Thanks for this all in-compassing and comprehensive writer-up  on Raags, Raags and Raagnies used in Guru Granth Sahib and the feelings and pathoes of each Raag.
Thanks again.
I am going to save it for future reference.:singhsippingcoffee:


----------



## Astroboy (Mar 18, 2011)

*Some Technical Terms Used in Gurbani* – by Taranjit Singh

The Sikh Gurus wrote Shabads in poetical-metric forms. They were then associated with various Raagas and Ghars and many other terms such as Partaal, Sudhang, Rahaaou, Pauree, Vaar, Ikpadaa, Dupadaa, Tipadaa, Chaarpade, Ashatpadee, Chhand, Ghorian and Alahunian of folk music, types of Kirtan music, Gaathaa, Funhe, Chaubole, Savayyas, Karhale, Solahe, Mahalaa, Pattee, and so on. This Gurbani Reflection will attempt to have a brief discussion of these.

RAAGAS:
Raaga — combination of a set pattern of notes — is a condition of melody, which literally means to color or to please. Sri Guru Granth Sahib (SGGS) is arranged in chapters that bear names of musical Raagas, according to the nature of the composition, the musical clef (Ghar), etc. Each of the Raagas is unique. From a music standpoint, specifically the Baanee of the SGGS is arranged and indexed according to the prescribed Raagas, singing forms, music signs/ headings and the other guidelines noted in the Baanee. Popularly known as Gurmat Sangeet, such system of Gur-Shabd Kirtan instituted by the Sikh Gurus (initially established by Baabaa Nanak) is a unique musical tradition indeed, which creates original and specific musicology. The Gurus made the Kirtan an inseparable part of the Sikh way of life. The mixture of both the Shabad and the Raagas compliment each other in that the Raaga conveys a feeling and the Shabad a message. Thus combined together both produce very potent effect and impact on the human mind and heart, invoking spiritual sentiment, concentration, discipline, longing and love for God, etc. Thus the aim of the Kirtan is to experience the inner joy (Bliss) and Sahaj (one's natural state of Being). Therefore, the Kirtan is mentioned in the SGGS to be "the support of life", "remedy against evil", "source of virtues", "invaluable gem", "ocean of bliss", "divine nectar", "bestower of salvation", and so on. Sri Guru Arjan Dev Jee (who first compiled and installed the Aadi Granth at the Harmandir Sahib, was very fond of the Kirtan and the music) initiated the system of music sessions (Chowkies) at the Harmandir Sahib.

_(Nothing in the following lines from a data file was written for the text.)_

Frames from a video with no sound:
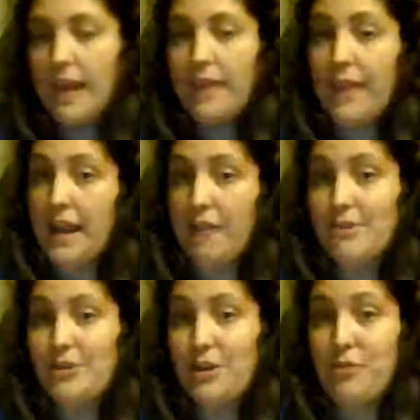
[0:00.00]
And then I
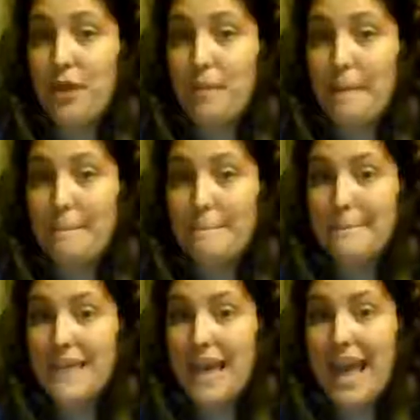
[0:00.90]
would show them
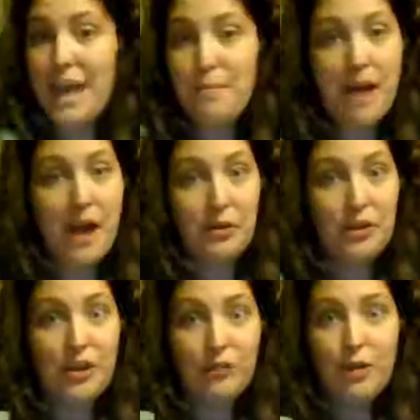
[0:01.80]
a
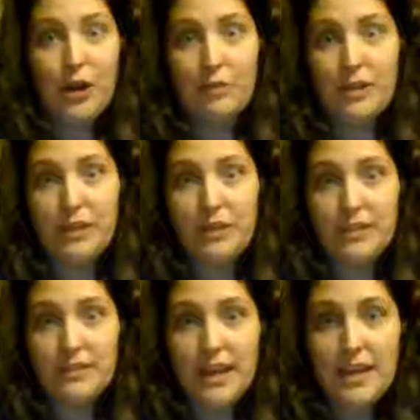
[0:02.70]
model of what our blood
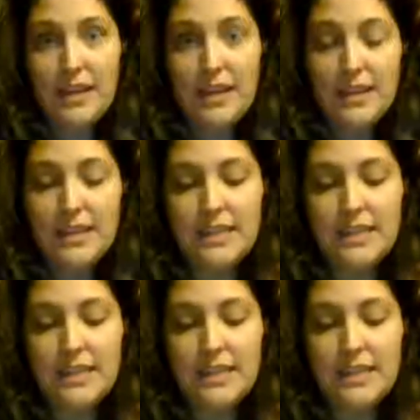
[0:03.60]
looks like.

The entire Baanee of the SGGS has been classified under 31 main Raagas. They are as follows: Sri, Maanjh, Gauree, Aasaa, Gujree, Devghandhaaree, Bihaagraa, Wadhans, Sorath, Dhanaasree, Jaitsree, Todee, Bairaaree, Tilang, Suhee, Bilaawal, Gaund, Raamkalee, Nat Naaraayan, Maalee Gauraa, Maaroo, Tukhaaree, Kedaaraa, Bhairav, Basant, Saarang, Malhaar, Kaanraa, Kalyaan, Parbhaatee, and Jaijawantee.

Besides these 31 main Raagas, there are also variants of Raagas such as Gauree Guaareree, Gauree Dakhanee, Gauree Chetee, Gauree Deepkee, Gauree Poobee, Gauree Maanjh, Gauree Poobee Deeplee, Gauree Sulakhanee, Gauree Maalvaas, Gauree Maalaa, Gauree Bairaagan, Gauree Sorath, Wadhans Dakhanee, Tilang Kaafee, Suhee Kaafee, Suhee Lalit, Bilaaval Dakhanee, Bilaaval Gaund, Bilaaval Mangal, Raamkalee Dakhanee, Maroo Kafee, Maaroo Dakhanee, Basant Hindol, Kalyaan Bhoopaalee, Praabhaatee Dakhanee, and Praabhaatee Bibhaas.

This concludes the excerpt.